■ Exercise directions ■
Pictures are to be left out; every line from the one with "[00:00:06.40 to 00:00:07.47]" through the end of the data must be transcribed exactly.
▼
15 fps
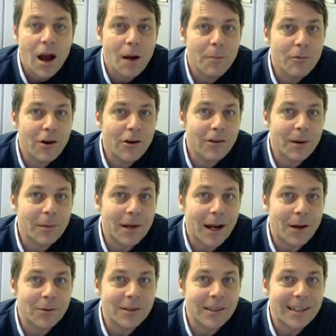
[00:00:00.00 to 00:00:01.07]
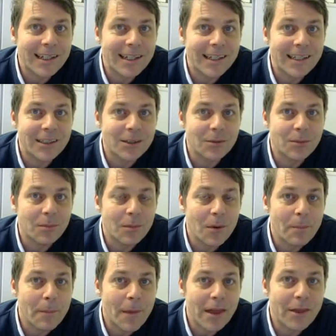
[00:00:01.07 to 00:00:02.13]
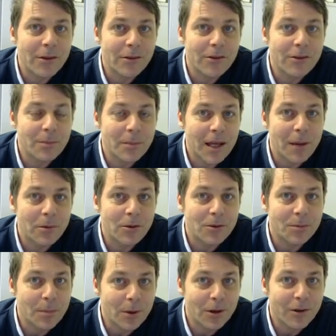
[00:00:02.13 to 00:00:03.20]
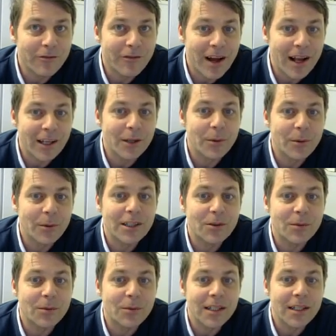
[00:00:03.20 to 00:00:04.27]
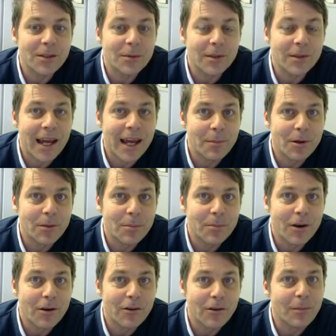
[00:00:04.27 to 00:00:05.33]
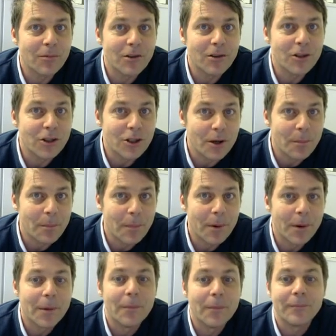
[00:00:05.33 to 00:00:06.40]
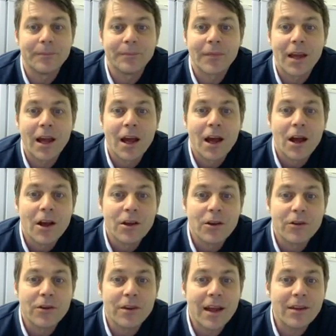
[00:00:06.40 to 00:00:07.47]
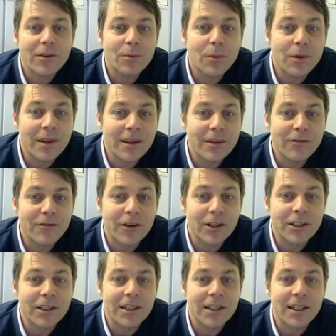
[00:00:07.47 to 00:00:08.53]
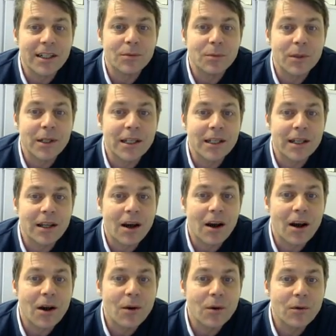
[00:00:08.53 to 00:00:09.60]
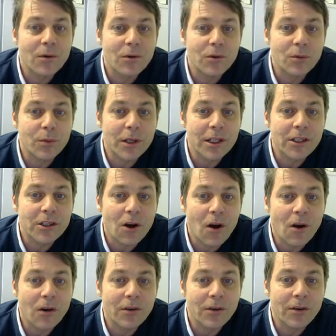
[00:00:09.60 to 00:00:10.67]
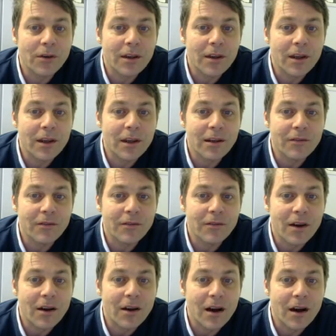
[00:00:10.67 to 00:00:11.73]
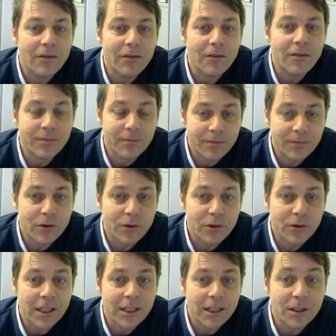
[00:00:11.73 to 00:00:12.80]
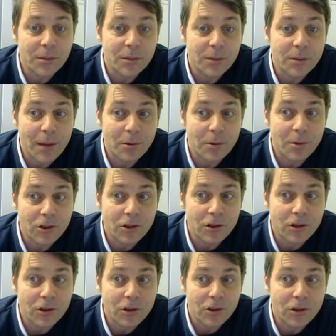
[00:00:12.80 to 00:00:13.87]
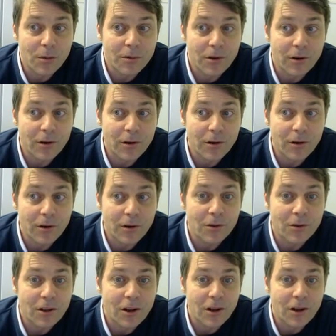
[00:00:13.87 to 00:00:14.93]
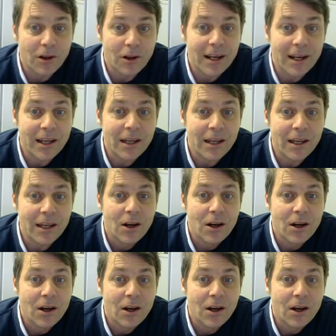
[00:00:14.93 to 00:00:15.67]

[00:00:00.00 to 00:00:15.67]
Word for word: A program counter needs a method to be able to put a value into it to enable a program to jump. So that's what this function is. We can switch on the switch to be able to control the program counter directly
▲
■ Completed exercise ■
[00:00:06.40 to 00:00:07.47]
[00:00:07.47 to 00:00:08.53]
[00:00:08.53 to 00:00:09.60]
[00:00:09.60 to 00:00:10.67]
[00:00:10.67 to 00:00:11.73]
[00:00:11.73 to 00:00:12.80]
[00:00:12.80 to 00:00:13.87]
[00:00:13.87 to 00:00:14.93]
[00:00:14.93 to 00:00:15.67]

[00:00:00.00 to 00:00:15.67]
Word for word: A program counter needs a method to be able to put a value into it to enable a program to jump. So that's what this function is. We can switch on the switch to be able to control the program counter directly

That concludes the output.